Lawyer-turned-hotelier Liz Lambert ushered in a retail and restaurant renaissance on Austin’s South Congress Avenue when she transformed the Hotel San José from a pimp-and-pusher paradise to a chic bungalow-style retreat. The 45-year-old Midland native (who also owns the hipster coffee hangout Jo’s) has become the authority on Texas cool: Her newest venture, the Hotel Saint Cecilia, also in Austin, is a sanctuary for aesthetes, with its Hästens beds, Italian linens, and library of vintage vinyl records. Her home office, just around the corner, is a catchall repository for her myriad interests. “It’s my anthill I bring everything back to, where I organize my stuff,” says Lambert. She answers e-mails here while listening to her partner Amy Cook’s latest album. Next to her desk, a corkboard wall covered in magazine tear sheets, pictures, and notes serves as an open-book collage of her life.

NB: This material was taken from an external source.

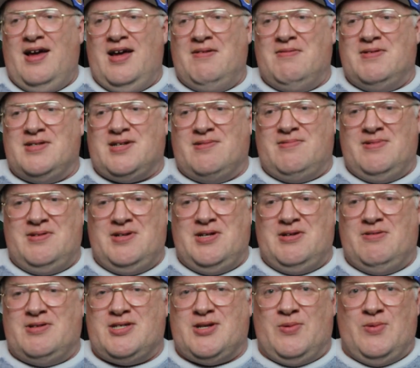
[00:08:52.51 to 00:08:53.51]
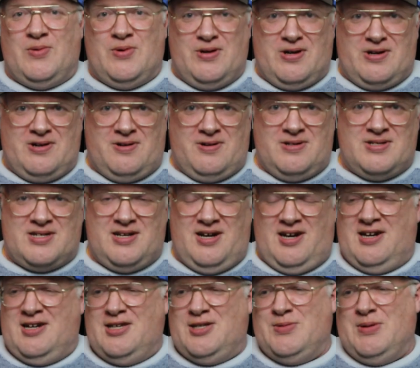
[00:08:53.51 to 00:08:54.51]
It was the Rudy who was the workhorse
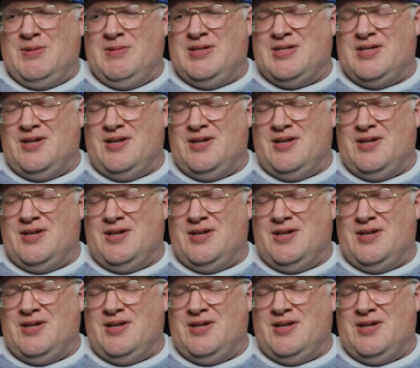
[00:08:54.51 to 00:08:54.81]
guy. And this is where we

To hear Amy Cook’s latest recordings, visit amycook.com. Also find tour dates and a gallery of pictures, some taken by photographer Allison V. Smith.

• Artist Noel Waggener has made several of Amy’s posters.

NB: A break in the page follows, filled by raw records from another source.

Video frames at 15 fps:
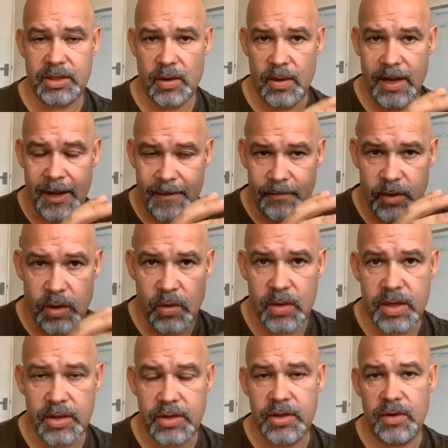So you
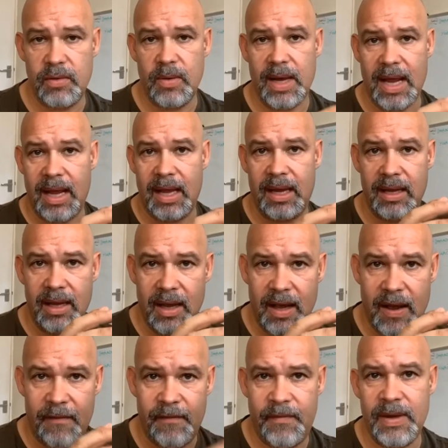can do a
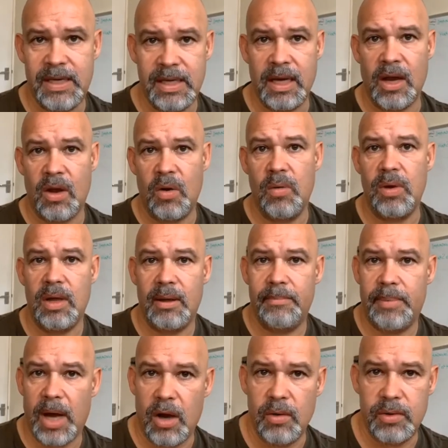video
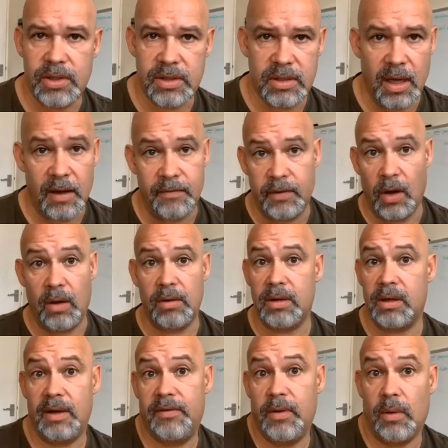post, a
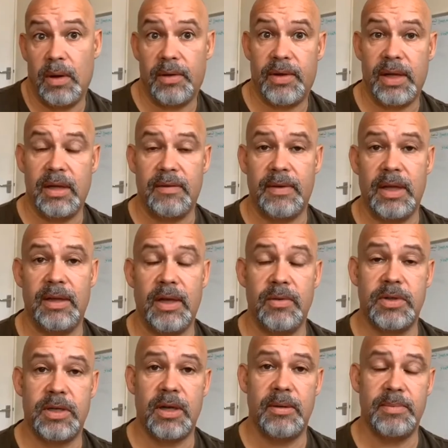vlog, if you want to think of it in
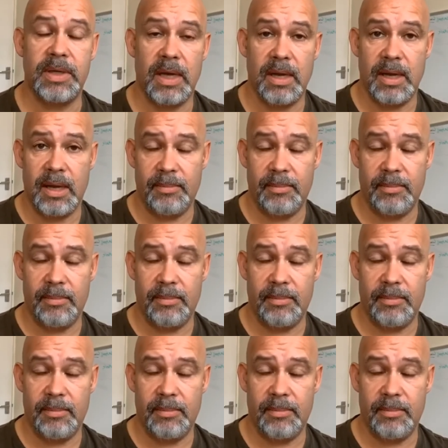those terms.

• This is my house. I paid the Rivers of Living Water Church $1 for it and had it moved here from South Congress.

• I keep beads and string for wrapping presents. I always wanted to have a business called Strings and Things.

Iomoi.com has a small selection of colorful vintage wrapping twine and other David Hicks—inspired gifts and stationery.

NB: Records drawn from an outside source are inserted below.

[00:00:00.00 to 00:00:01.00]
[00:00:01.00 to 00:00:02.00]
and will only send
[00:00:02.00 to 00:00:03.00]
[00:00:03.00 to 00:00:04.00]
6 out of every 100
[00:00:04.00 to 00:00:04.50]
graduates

• That’s my brother Louis with Martha Stewart in Marfa. Chef Grady Spears is on the other side of her.

• I was Pi Beta Phi pledge class president at Texas Christian University. I was secretly in love with my big sis.

• I make guitar straps using leather and old sari fabric. I don’t sell them; I just give them to friends.

Guitarcenter.com has hundreds of guitar straps to choose from, while moodyleather.com specializes in leather and suede versions. Want to make your own? Ehow.com has easy step-by-step instructions.

• I love this SX-70 Polaroid camera, but I can’t use it. I can’t find film for it.

The Polaroid SX-70 polaroid.com/global/ garnered buzz as the first camera to use self-developing film and to have a compact folding design. Although it has been discontinued, dozens of highly collectible SX70’s can be found on eBay.

• That’s Garuda, the god of El Cosmico, the West Texas kibbutz I’m working on in Marfa.

• Every morning I have a double Americano with cream, no sugar, from Jo’s.